The local community remains a steady customer base for Calumet Fisheries. That is, until Anthony Bourdain’s film crew visited the South Side gem in his Chicago episode of “No Reservations.”

No sooner than the Travel Channel’s crew packed up its equipment, foodies from around the city were clamoring to get a taste of Calumet Fisheries’ smoked salmon and popcorn shrimp.

“Louisa Chu [former judge of ‘Top Chef’ and freelance journalist] described it best: ‘It’s destination smoke fish.’” Matt Kotlick said. “You’re pretty much coming for the food. You’re not coming to pick up groceries or go shopping. There’s no stores or anything by us. She coined the phrase.”

Due to the overwhelming, almost intimidating amount of press the restaurant received as a result of Anthony Bourdain, the homespun business flourishes amidst economic turmoil.

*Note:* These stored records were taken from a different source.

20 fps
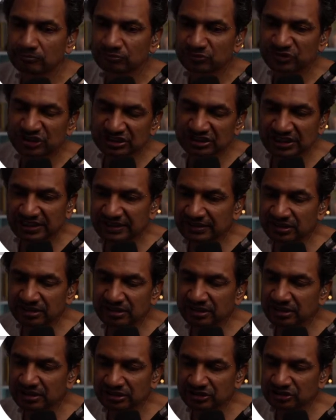She's hidden
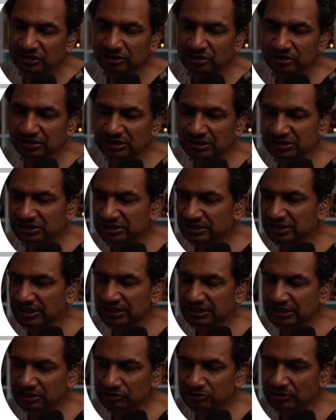it. It's all on the internet,
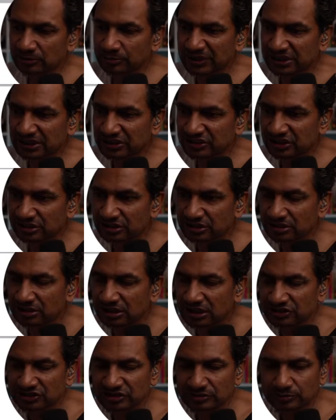and I'll do a piece on her
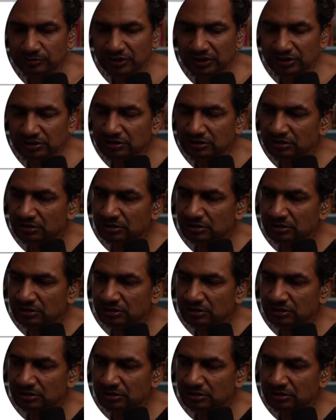at some point.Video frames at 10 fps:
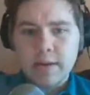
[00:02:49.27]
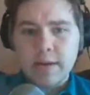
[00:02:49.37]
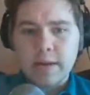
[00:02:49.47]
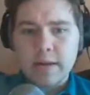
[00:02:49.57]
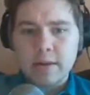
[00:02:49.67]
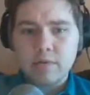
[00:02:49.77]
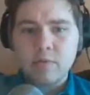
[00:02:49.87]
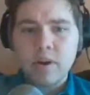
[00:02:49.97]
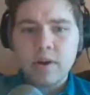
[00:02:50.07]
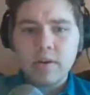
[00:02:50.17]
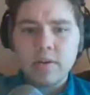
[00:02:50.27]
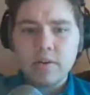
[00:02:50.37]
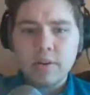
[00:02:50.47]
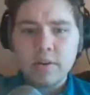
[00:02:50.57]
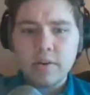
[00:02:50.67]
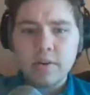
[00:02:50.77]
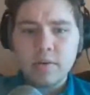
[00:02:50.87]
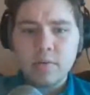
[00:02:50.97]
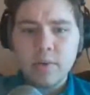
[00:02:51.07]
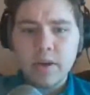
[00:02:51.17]
Right under here,
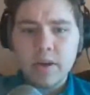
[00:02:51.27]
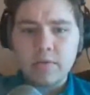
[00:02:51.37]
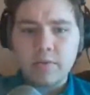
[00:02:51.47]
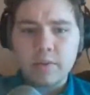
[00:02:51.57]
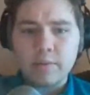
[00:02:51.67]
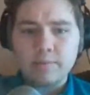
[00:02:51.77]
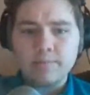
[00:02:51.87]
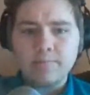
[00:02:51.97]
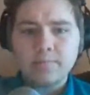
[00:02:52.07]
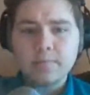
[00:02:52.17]
we have a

“I’d say it’s been a 70 percent increase of business,” said restaurant manager Carlos Rosas. “The very first weekend, we doubled our business. It just means that we work a little bit harder.”

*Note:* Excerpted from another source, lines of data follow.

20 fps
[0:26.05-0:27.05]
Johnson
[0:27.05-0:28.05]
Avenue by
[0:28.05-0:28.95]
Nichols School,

Rosas, who received a cooking certificate from the Cooking and Hospitality Institute of Chicago, has been the manager since May 2002, though he’s been working as a cook for 14 years.

Many employees, such as Rosas, will proudly admit that they’ve worked for Calumet Fisheries for many years.

“We would go to their birthdays and weddings; they are part of the family,” Kotlick said.

Long-term, well-established relationships with fish purveyors come in handy, too. Kotlick said many of them have been in business with Calumet Fisheries for 50 years, going so far as to open on a non-business day to provide them with more fish when they ran out the Saturday after Anthony Bourdain visited and, subsequently, after the James Beard award was announced.

John T. Edge, commentator, food writer and director of Southern Foodways Alliance, has for four years been a member of the restaurant committee that voted for Calumet Fisheries.

Specifically involved with the America’s Classics Award, Edge said the honor acknowledges the little guy who often times might get overlooked.

“I admire their long-time dedication to craft and artsmanship,” Edge said. “We think about food in ways that tend to isolate those foods from people who make those foods. Calumet is everyone’s type of food. They’re embraced by all.”

Still, Kotlick said he has no intentions of changing their downhome appeal, even after the media frenzy.

“We’re not trying to be a franchise,” Kotlick said. “We’re just a single independent store. It just works where we’re at. I’ve always thought that maybe one day we’d open one up north. But it’s my employees, the whole South Side tradition and the area just works. If there’s squeaky oil, you just oil it a little bit.”

The awards ceremony is planned for May 3 at Lincoln Center’s Avery Fisher Hall in New York City.